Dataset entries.
**********

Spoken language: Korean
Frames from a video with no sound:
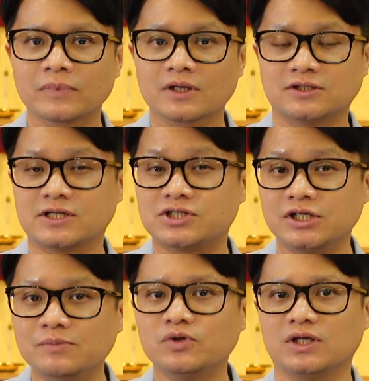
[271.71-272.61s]
그것에
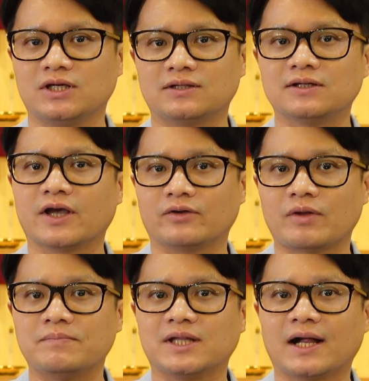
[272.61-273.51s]
질문이 들게
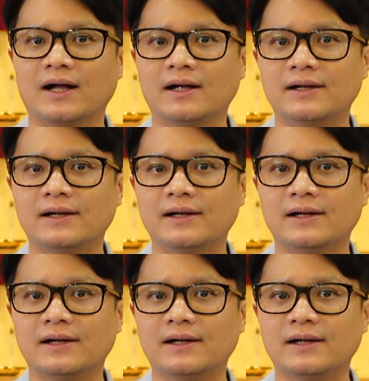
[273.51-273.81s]
됩니다.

**********

Your instructions. The entries should be reproduced word for word, pictures omitted.

Answer section.
Spoken language: Korean
Frames from a video with no sound:
[271.71-272.61s]
그것에
[272.61-273.51s]
질문이 들게
[273.51-273.81s]
됩니다.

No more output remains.